[Collected data entries]:

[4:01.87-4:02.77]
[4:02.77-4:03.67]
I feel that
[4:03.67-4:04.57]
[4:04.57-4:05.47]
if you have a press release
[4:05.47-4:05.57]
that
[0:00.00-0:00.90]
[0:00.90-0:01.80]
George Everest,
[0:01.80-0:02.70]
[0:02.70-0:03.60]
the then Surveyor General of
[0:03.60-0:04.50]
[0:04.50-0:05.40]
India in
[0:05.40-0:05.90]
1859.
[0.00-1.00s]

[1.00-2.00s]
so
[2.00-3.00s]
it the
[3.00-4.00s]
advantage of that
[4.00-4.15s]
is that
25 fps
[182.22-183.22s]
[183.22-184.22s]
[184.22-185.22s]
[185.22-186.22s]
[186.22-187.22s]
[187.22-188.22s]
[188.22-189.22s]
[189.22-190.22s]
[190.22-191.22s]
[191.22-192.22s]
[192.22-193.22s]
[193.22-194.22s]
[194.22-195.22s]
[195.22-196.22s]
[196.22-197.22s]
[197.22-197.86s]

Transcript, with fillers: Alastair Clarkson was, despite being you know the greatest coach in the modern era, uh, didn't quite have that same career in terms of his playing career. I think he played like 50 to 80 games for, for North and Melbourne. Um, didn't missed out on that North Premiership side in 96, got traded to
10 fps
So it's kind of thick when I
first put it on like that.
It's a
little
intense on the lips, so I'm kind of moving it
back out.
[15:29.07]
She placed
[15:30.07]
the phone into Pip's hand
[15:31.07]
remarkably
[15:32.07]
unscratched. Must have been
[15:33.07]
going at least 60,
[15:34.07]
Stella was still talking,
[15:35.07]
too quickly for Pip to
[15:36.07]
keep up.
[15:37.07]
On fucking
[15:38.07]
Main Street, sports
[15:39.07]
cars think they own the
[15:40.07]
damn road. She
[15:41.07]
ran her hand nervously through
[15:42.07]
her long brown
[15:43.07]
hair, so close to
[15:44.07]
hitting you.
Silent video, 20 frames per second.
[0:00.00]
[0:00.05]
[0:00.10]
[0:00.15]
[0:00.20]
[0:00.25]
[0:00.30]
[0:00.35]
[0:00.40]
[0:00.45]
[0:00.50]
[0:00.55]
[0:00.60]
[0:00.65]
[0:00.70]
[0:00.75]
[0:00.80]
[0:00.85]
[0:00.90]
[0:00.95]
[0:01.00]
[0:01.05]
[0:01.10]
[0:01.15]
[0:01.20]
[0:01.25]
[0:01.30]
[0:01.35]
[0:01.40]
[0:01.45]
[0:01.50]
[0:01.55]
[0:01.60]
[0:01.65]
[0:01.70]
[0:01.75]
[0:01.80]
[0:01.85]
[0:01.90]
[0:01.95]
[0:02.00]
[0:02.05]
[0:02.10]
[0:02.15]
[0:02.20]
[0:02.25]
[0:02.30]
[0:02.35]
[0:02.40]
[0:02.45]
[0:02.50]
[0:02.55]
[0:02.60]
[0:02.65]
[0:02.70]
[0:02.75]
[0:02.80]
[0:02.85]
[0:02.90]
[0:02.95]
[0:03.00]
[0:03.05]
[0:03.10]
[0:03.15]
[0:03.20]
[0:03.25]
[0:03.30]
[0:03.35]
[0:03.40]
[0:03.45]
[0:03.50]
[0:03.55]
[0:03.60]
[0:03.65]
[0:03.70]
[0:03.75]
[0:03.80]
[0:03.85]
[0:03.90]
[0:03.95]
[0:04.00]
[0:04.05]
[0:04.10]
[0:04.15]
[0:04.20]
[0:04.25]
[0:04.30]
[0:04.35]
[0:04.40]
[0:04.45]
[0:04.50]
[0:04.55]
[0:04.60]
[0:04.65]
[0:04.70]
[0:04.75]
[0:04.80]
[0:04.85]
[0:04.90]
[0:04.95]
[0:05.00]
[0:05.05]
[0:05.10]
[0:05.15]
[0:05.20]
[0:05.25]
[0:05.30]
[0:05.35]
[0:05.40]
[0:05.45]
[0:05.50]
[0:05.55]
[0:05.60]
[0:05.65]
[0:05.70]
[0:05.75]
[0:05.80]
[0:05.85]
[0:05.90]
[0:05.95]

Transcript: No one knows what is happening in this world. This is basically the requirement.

[What you have to do]: Above are the entries. Output exactly the lines beginning with the line that has "[3.00-4.00s]" and ending with the line that has "[197.22-197.86s]".

[Response below]:
[3.00-4.00s]
advantage of that
[4.00-4.15s]
is that
25 fps
[182.22-183.22s]
[183.22-184.22s]
[184.22-185.22s]
[185.22-186.22s]
[186.22-187.22s]
[187.22-188.22s]
[188.22-189.22s]
[189.22-190.22s]
[190.22-191.22s]
[191.22-192.22s]
[192.22-193.22s]
[193.22-194.22s]
[194.22-195.22s]
[195.22-196.22s]
[196.22-197.22s]
[197.22-197.86s]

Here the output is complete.